How to create a content pillar
Before you throw yourself in the deep end, it’s important to have a baseline knowledge of developing a content marketing strategy. Here’s a resource for you to get started and to start putting together your plan.
While going through the steps, assume you are doing things from scratch/from the start and that you have the baseline research and plan in place to then proceed with the execution.
- Conduct social media and long tail research using tools such as BuzzSumo and keywordtool.io.
- Validate through your keyword research to understand the full breadth of topics that are available for you to target. John has outlined the main ones in a previous post.
- Determine whether you’d like to cover the topic extensively. Content marketing for mindshare to leads require different content formats and effort. So, it’s important to differentiate the two and ensure you have consistent resources to tailor to this.
- Prioritize based on seasonality and keyword difficulty.
- Review your current content inventory and existing site performance. If you have an existing content piece which you can simply upgrade it and prevent keyword cannibalization or you can add internal links to better emphasise its performance.
- Determine where it will sit within your site’s architecture.

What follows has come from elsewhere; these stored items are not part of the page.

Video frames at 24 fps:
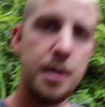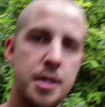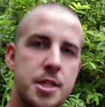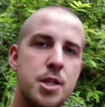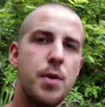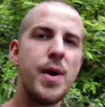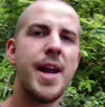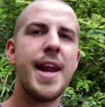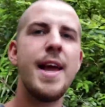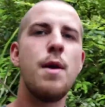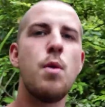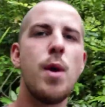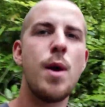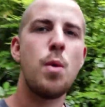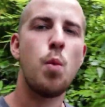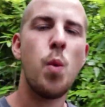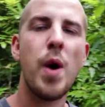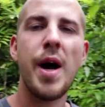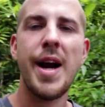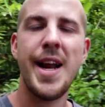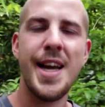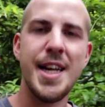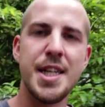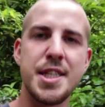So anyway,
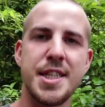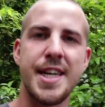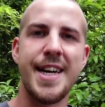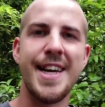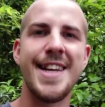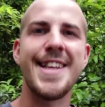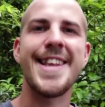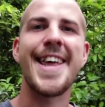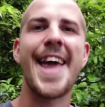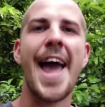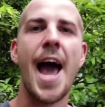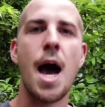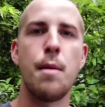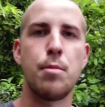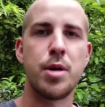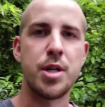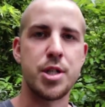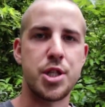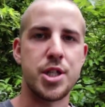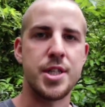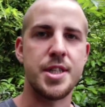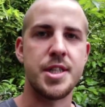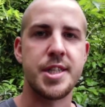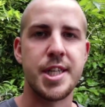what is an in-camera
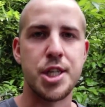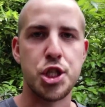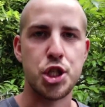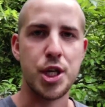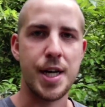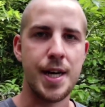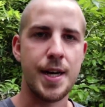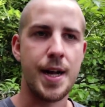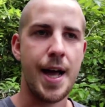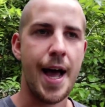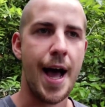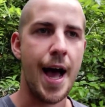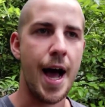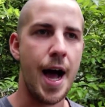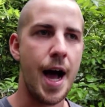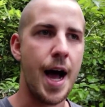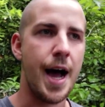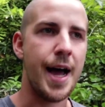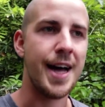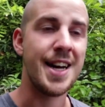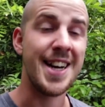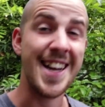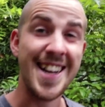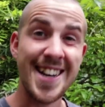transition?
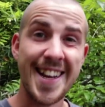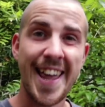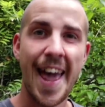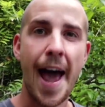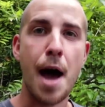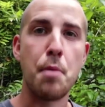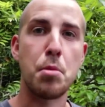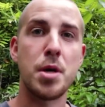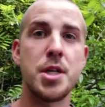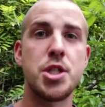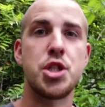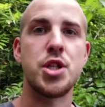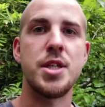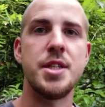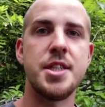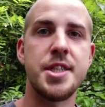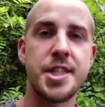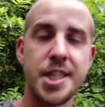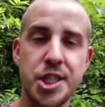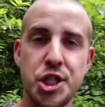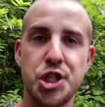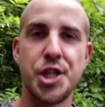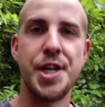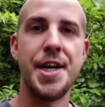An in-camera
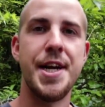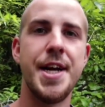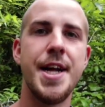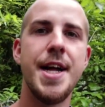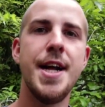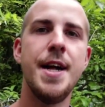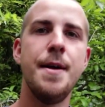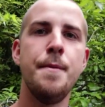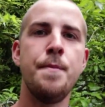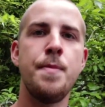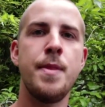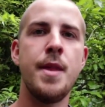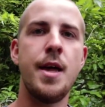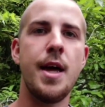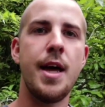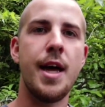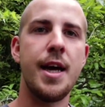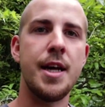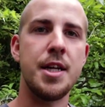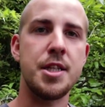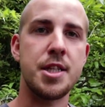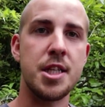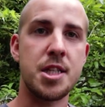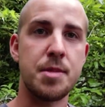transition
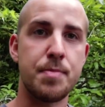is a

Are you focusing on one blog piece that can warrant you to have this listed within the blog or do you need to expand into new categories and site sections that can help truly show yours/your clients’ expertise for that content pillar?

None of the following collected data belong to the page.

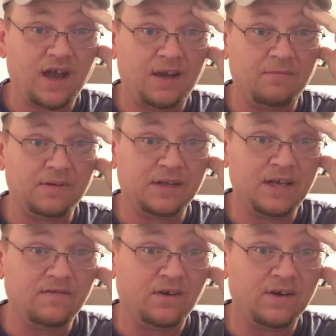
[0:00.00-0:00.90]
I
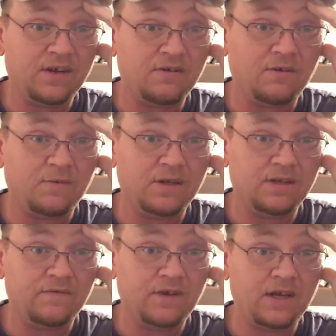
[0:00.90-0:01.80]
believe, on here on one of
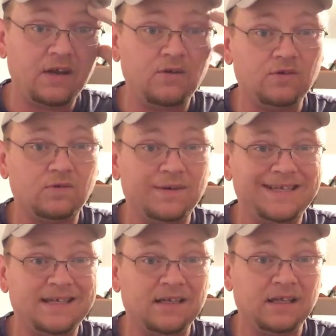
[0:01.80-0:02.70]
the videos
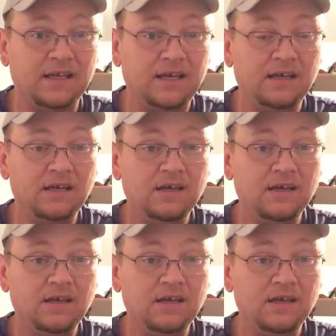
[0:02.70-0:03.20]
recently.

- Decide on the topic pillars that you will be creating, based on the desired achieved objective.
- Once you have considered and decided to fully develop your content pillar then proceed by:
- Mapping out 5-10 topic areas corresponding with the topic pillar. If we take ‘World Cup 2018’, for example, some topic areas can include ‘Fixtures & Matches’, ‘Results’, ‘Stats’, ‘Standings’, and ‘News’.
- Flesh out clusters associated to the topic area. Looking at ‘Fixtures & Matches’ as an example, this can be ‘France vs. Australia World Cup Match’.

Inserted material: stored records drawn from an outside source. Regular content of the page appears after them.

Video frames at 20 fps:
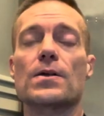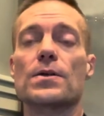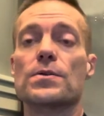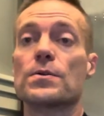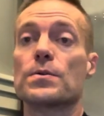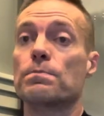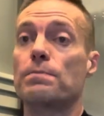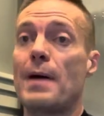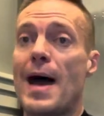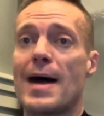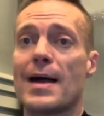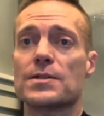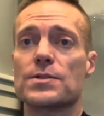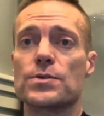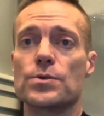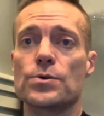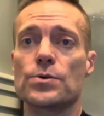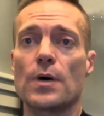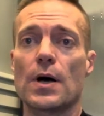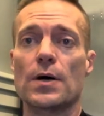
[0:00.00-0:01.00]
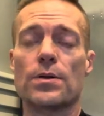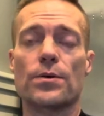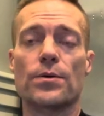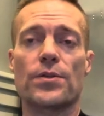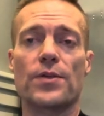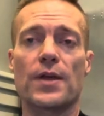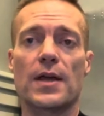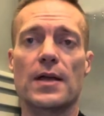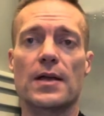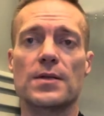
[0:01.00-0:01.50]
Back to other
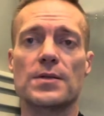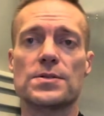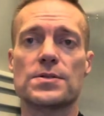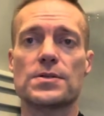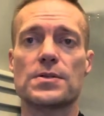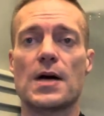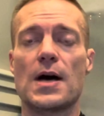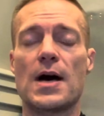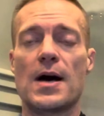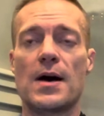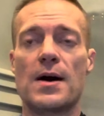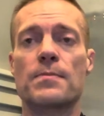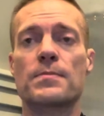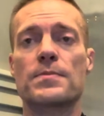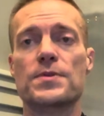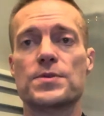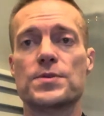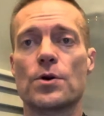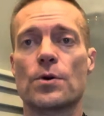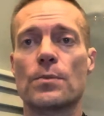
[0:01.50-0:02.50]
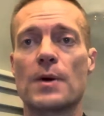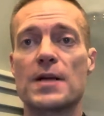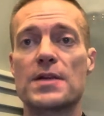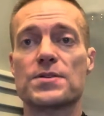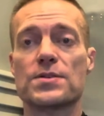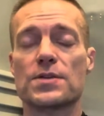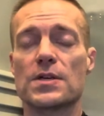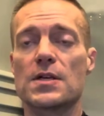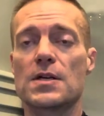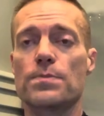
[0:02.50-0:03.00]
things, so my
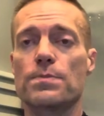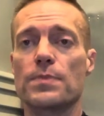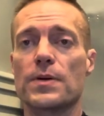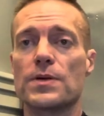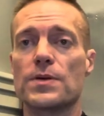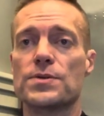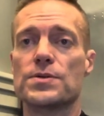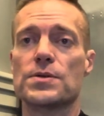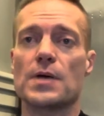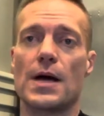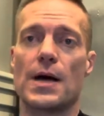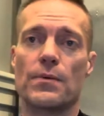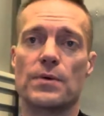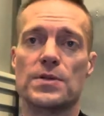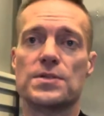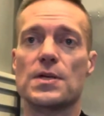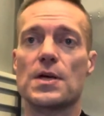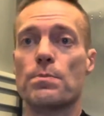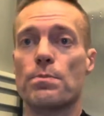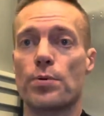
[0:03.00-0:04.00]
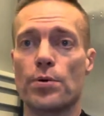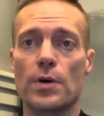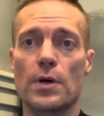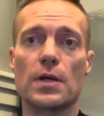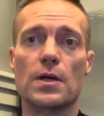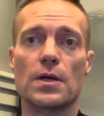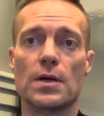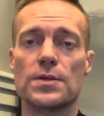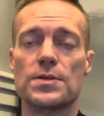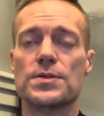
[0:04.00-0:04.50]
sleep is, I would say, pretty
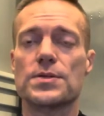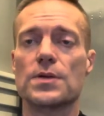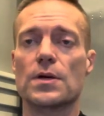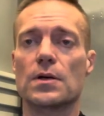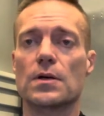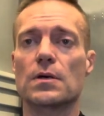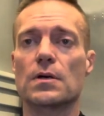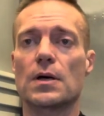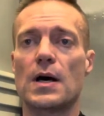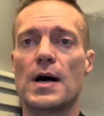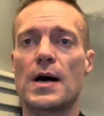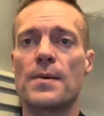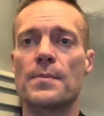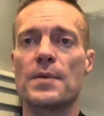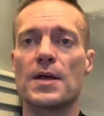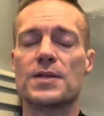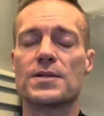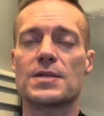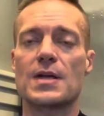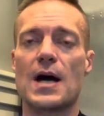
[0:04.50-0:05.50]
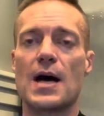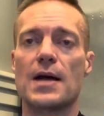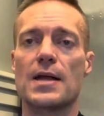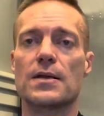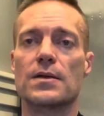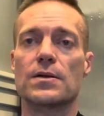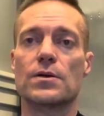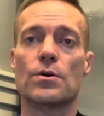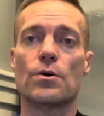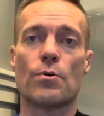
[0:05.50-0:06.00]
good still. It's
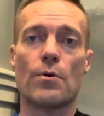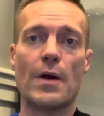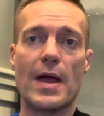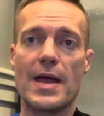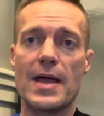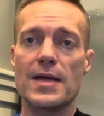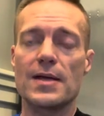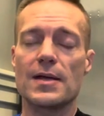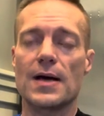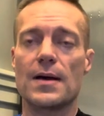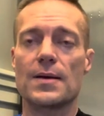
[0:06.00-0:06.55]
not great.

- Conduct SERP competitor research to see how existing competitors perform and see whether there’s an opportunity to create 10x content on this.
- Produce the brief for yourself or your writer fleshing out the key structure and components for building your cluster content and getting it live. Here’s a really good visualisation of how you can approach it:
Then finish up the process with:
- Test your headlines using tools like CoSchedules headline analyzer
- Once live, measure and refine your content as need be.
Here’s a spreadsheet you can use to help plan your content pillar and cluster build:
Building your content pillar is an ongoing process
Your content pillar is like a garden and it constantly needs nourishment to maintain its health and longevity. That’s where content pruning comes into the process.
Your content pages still might not be ranking on the first page. Or maybe they are, but you do not see the expected traffic and landing page conversions from an organic search perspective. This situation could be due to an engagement (relevancy), click through, or ranking issue. So, what’s the best method for continually monitoring your performance and testing it in a methodical fashion?
David Krevitt has come through with the goods. Using his “Search Efficiency by Page” tool, (linked to Google Analytics and Google Search Console), you can focus on your SERP snippet optimization or on-page optimization for better content performance. Check out the video below to see how to set up the tool step by step.
Whatever cycle you choose, where it be 30, 60 or 90 days, being consistent with your testing can help you develop a tailored optimization method. Being consistent will also increase your chances of success with your future content marketing and SEO efforts.
Creating larger content pillars isn’t always better and it’s important to emphasize again that this is a continuous approach that will help you or your clients with their content marketing strategy once you can get the wheel flying. By focusing on your capabilities and always planning for efficiency, you can better resonate with your audiences and get more return from your efforts.